- _Required work_
Your answer must be an exact copy of the records, with no pictures included.

- _Provided data_

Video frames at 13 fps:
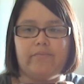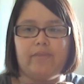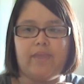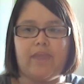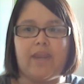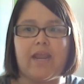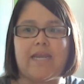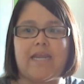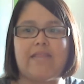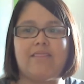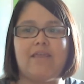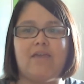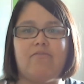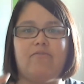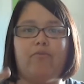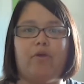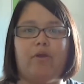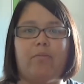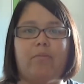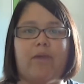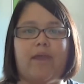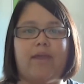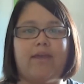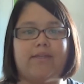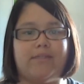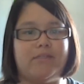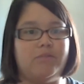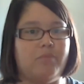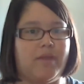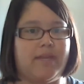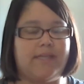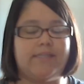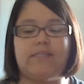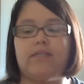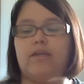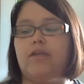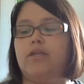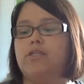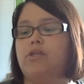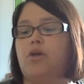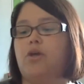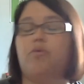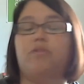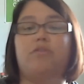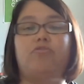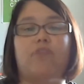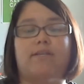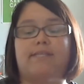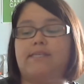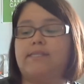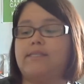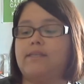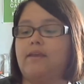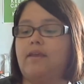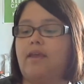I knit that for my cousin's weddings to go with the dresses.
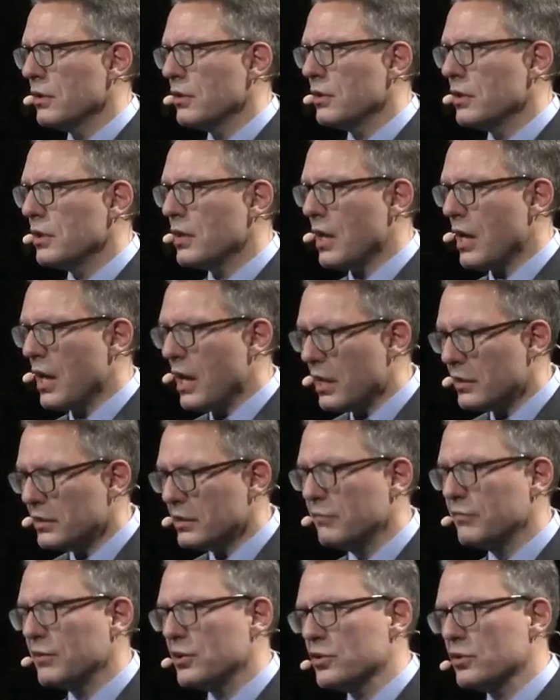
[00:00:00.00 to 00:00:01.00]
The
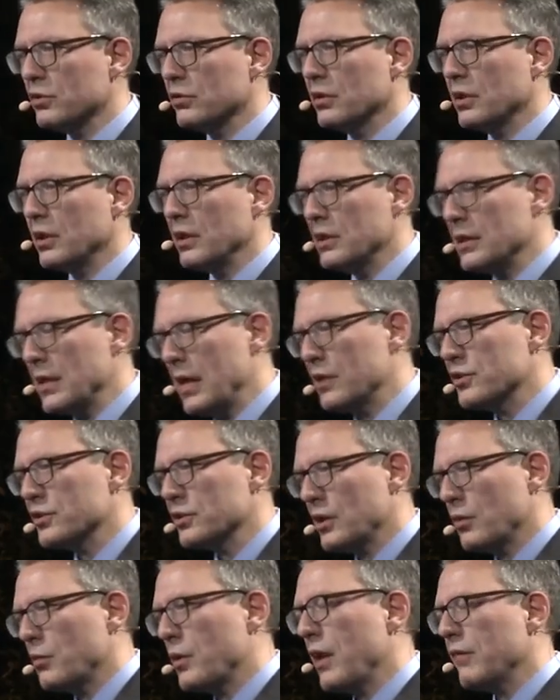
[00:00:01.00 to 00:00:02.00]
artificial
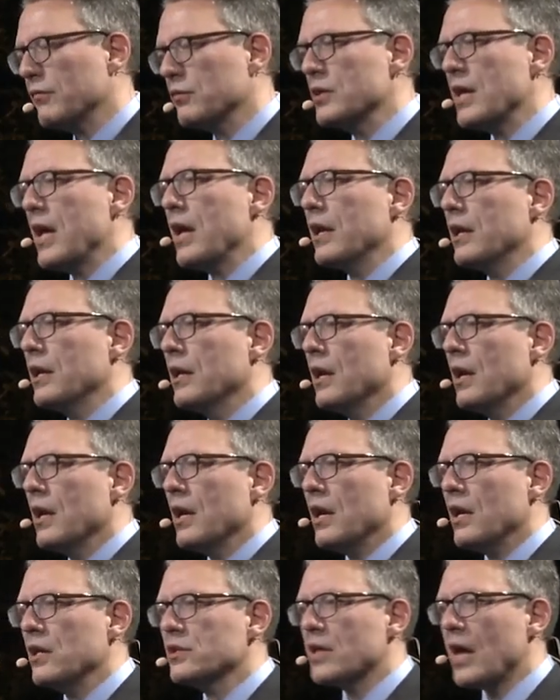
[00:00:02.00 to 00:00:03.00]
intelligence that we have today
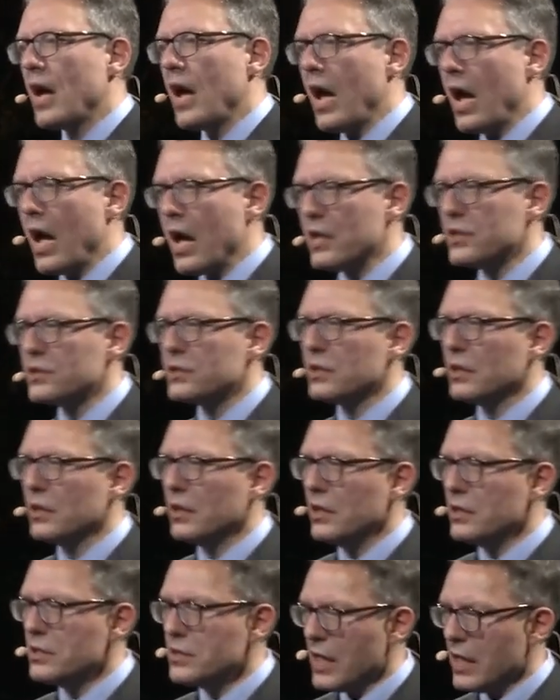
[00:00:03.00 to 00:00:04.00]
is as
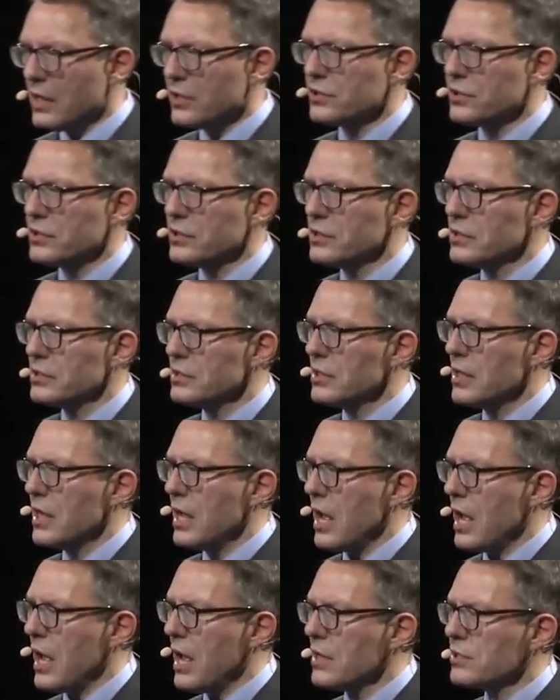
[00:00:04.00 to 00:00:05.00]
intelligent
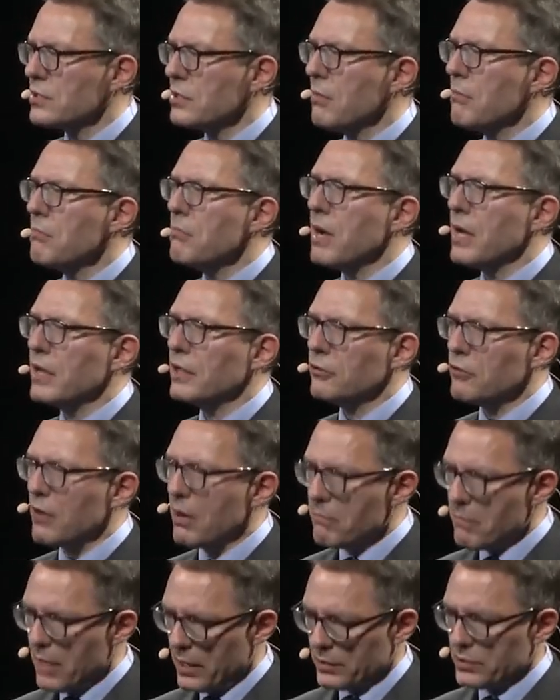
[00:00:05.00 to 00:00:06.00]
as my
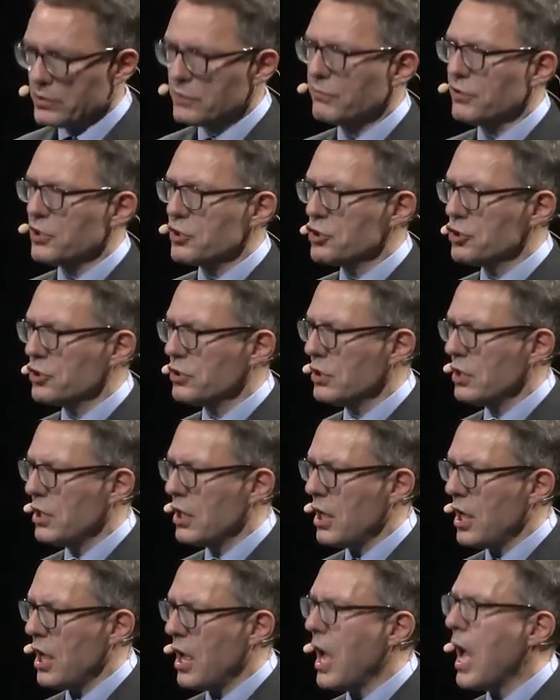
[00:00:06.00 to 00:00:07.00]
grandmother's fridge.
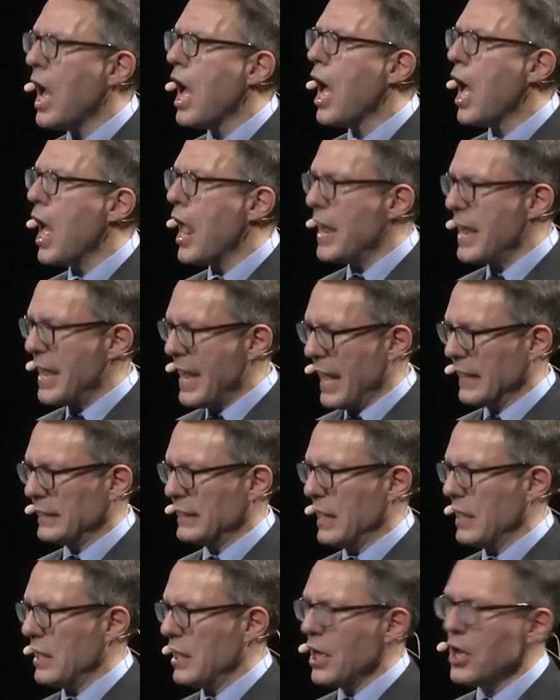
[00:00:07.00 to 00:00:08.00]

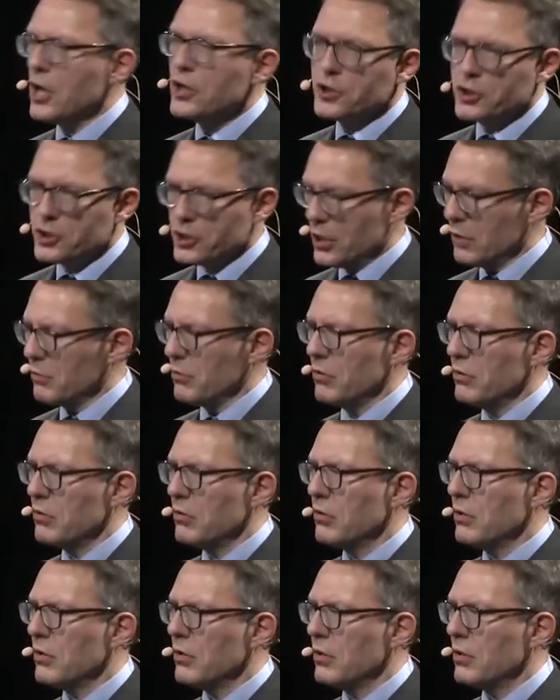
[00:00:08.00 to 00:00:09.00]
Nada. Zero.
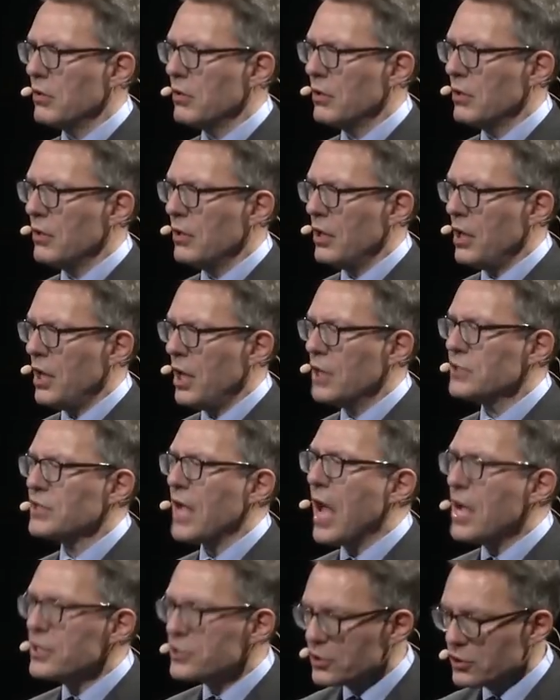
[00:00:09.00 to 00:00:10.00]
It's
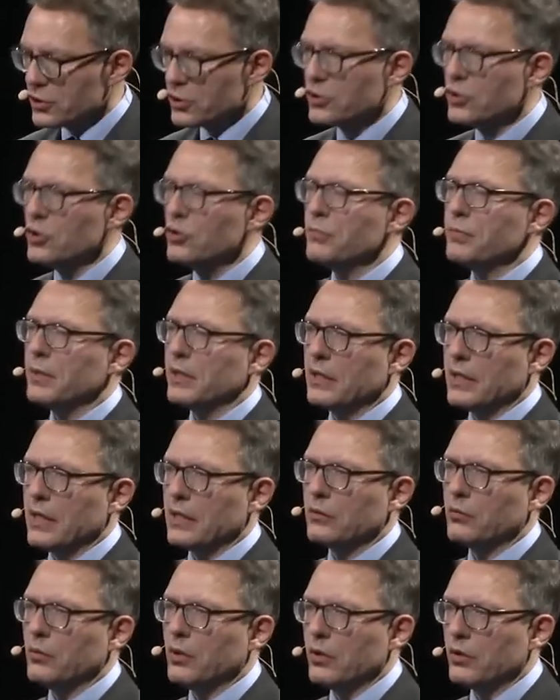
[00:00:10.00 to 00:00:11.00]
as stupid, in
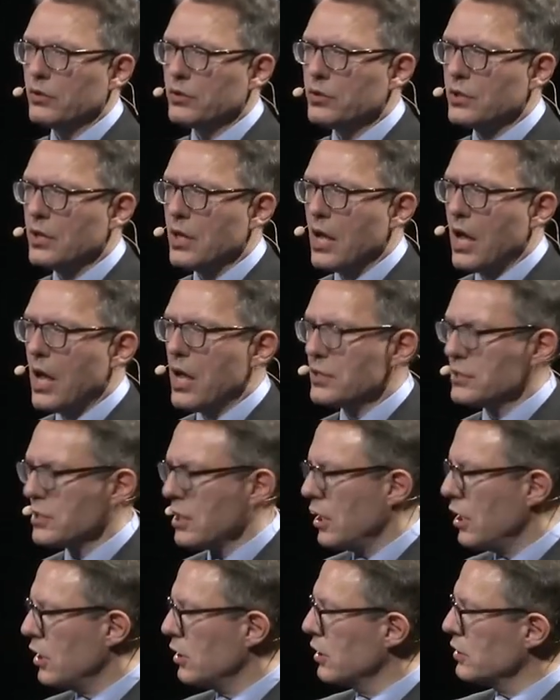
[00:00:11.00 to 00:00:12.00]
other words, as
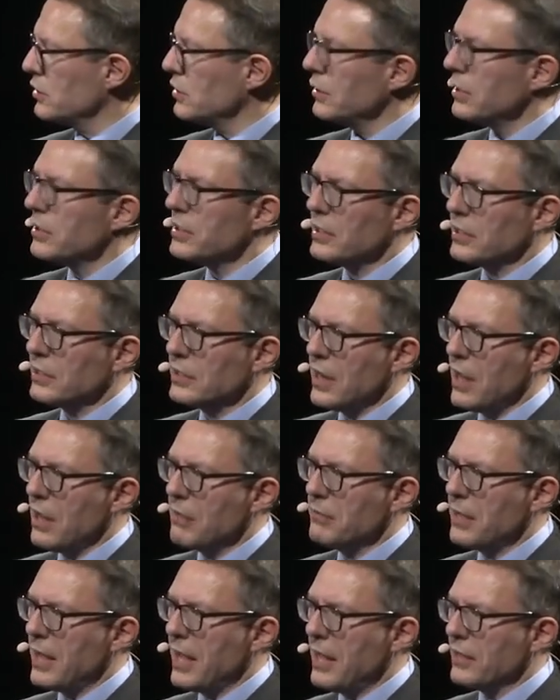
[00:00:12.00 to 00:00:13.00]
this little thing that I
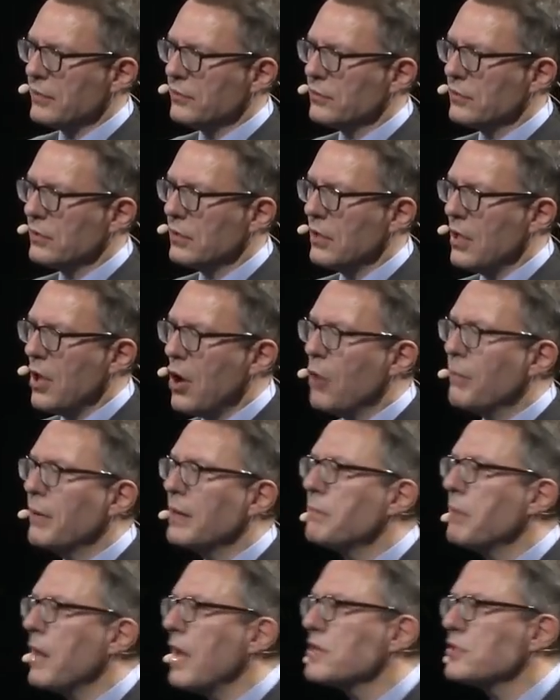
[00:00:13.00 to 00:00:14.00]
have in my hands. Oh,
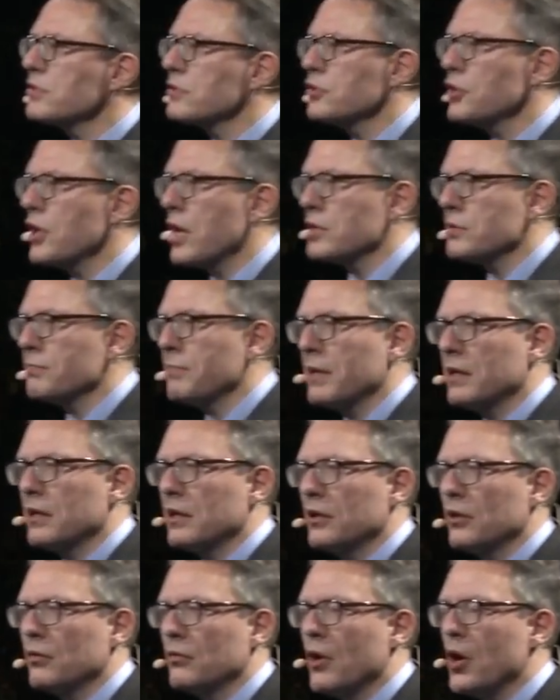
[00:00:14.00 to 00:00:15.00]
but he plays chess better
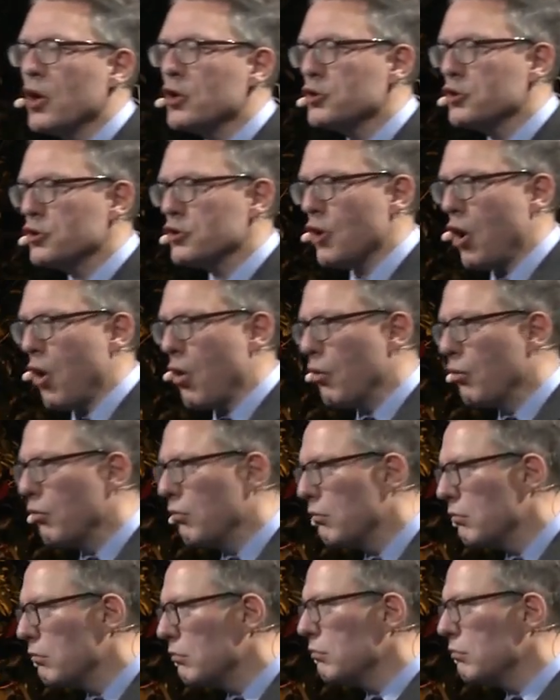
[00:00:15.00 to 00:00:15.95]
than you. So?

- _Task response_
Video frames at 13 fps:
I knit that for my cousin's weddings to go with the dresses.
[00:00:00.00 to 00:00:01.00]
The
[00:00:01.00 to 00:00:02.00]
artificial
[00:00:02.00 to 00:00:03.00]
intelligence that we have today
[00:00:03.00 to 00:00:04.00]
is as
[00:00:04.00 to 00:00:05.00]
intelligent
[00:00:05.00 to 00:00:06.00]
as my
[00:00:06.00 to 00:00:07.00]
grandmother's fridge.
[00:00:07.00 to 00:00:08.00]

[00:00:08.00 to 00:00:09.00]
Nada. Zero.
[00:00:09.00 to 00:00:10.00]
It's
[00:00:10.00 to 00:00:11.00]
as stupid, in
[00:00:11.00 to 00:00:12.00]
other words, as
[00:00:12.00 to 00:00:13.00]
this little thing that I
[00:00:13.00 to 00:00:14.00]
have in my hands. Oh,
[00:00:14.00 to 00:00:15.00]
but he plays chess better
[00:00:15.00 to 00:00:15.95]
than you. So?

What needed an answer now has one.